Phone Hacking: Judge Targets September 2013 Trial Start, Rebekah Brooks Appears in Court
LONDON - Former News International CEO Rebekah Brooks and former News of the World editor Andy Coulson were among a group of people who appeared for a court hearing here Wednesday ahead of planned trials for phone hacking and related charges that are being targeted for the fall of 2013.
The hearing, which mostly served to discuss timetables, process questions and bail conditions, took place at London's Central Criminal Court building, known as the Old Bailey. It lasted from about 9:35am until about 10:15am, with the judge telling defendants and laywers to expect a trial to start during the second week of Sept. 2013.
Full timetables for key steps of the legal process before that are still being finalized, but the judge told prosecutors, defendants and their lawyers to work towards being ready for trial then.
There was also some debate about whether the phone hacking charges and separate charges that Brooks and a group pf people perverted the course of justice should be tried jointly or not.
Photographers and camera crews had arrived outside the court building earlier in the morning. At around 8:15am local time, a group of around 20 photographers and TV camera people were waiting outside. Brooks and Coulson arrived just before 9am as police officers flanked the entrance to the court house.

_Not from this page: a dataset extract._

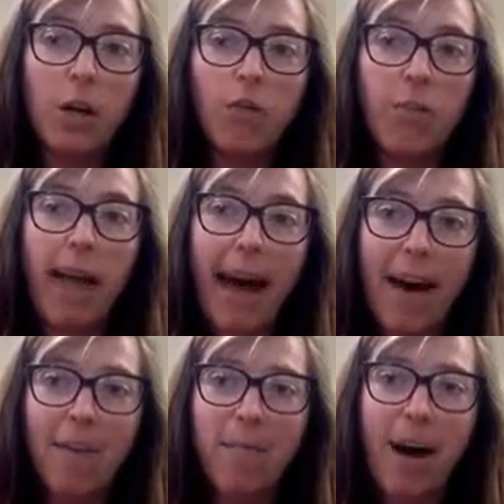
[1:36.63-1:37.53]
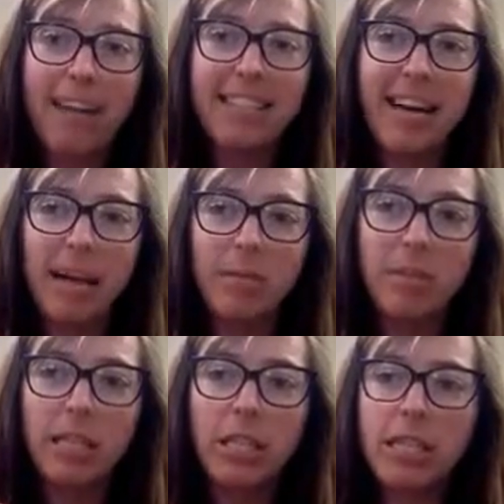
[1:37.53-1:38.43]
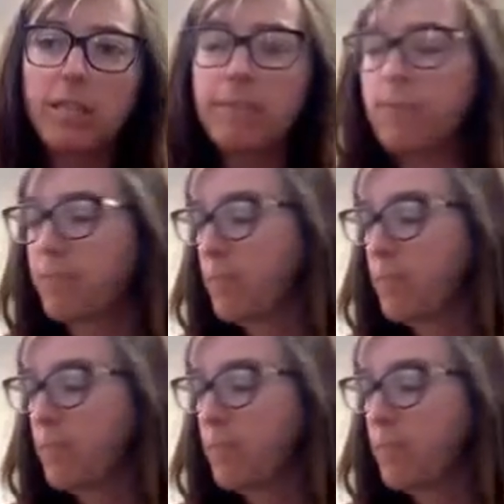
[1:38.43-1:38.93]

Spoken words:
from the Half Upon a Time series.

Brooks, a long-time confidante of News Corp. chairman and CEO Rupert Murdoch who used to run the company's U.K. newspaper unit News International, and Coulson, who later served as communications director for Prime Minister David Cameron, were joined by five other journalists from the former tabloid that the conglomerate shuttered amid the phone hacking scandal. Also at the court hearing was private investigator Glenn Mulcaire, another key figure in the scandal. He arrived in court about 20-25 minutes late, which the judge called "not impressive."
Brooks, who wore a light brown coat over a white top and black skirt, sat at the back of the group of defendants. Coulson, wearing a dark blue suit, sat in the center of the first row.
The seven former News of the World employees face a general charge of "conspiracy to unlawfully intercept communications" and charges related to specific cases of phone hacking. Mulcaire is accused in four cases of hacking against specific individuals.
Brooks' husband Charlie and five others, who together with Brooks face separate charges of perverting the course of justice in the phone hacking scandal, also were in court on Wednesday. Those relate to alleged attempts to keep material from police investigating hacking claims.
The former News of the World staffers appearing in court Wednesday in addition to Brooks and Coulson were former news editor Greg Miskiw, ex-head of news Ian Edmondson, former chief reporter Neville Thurlbeck and ex-reporter James Weatherup. Former managing editor Stuart Kuttner didn't attend the hearing. Facing charges of perverting the course of justice along with Brooks were her husband, her former personal assistant and chauffeur, the former head of News International security and security staffers.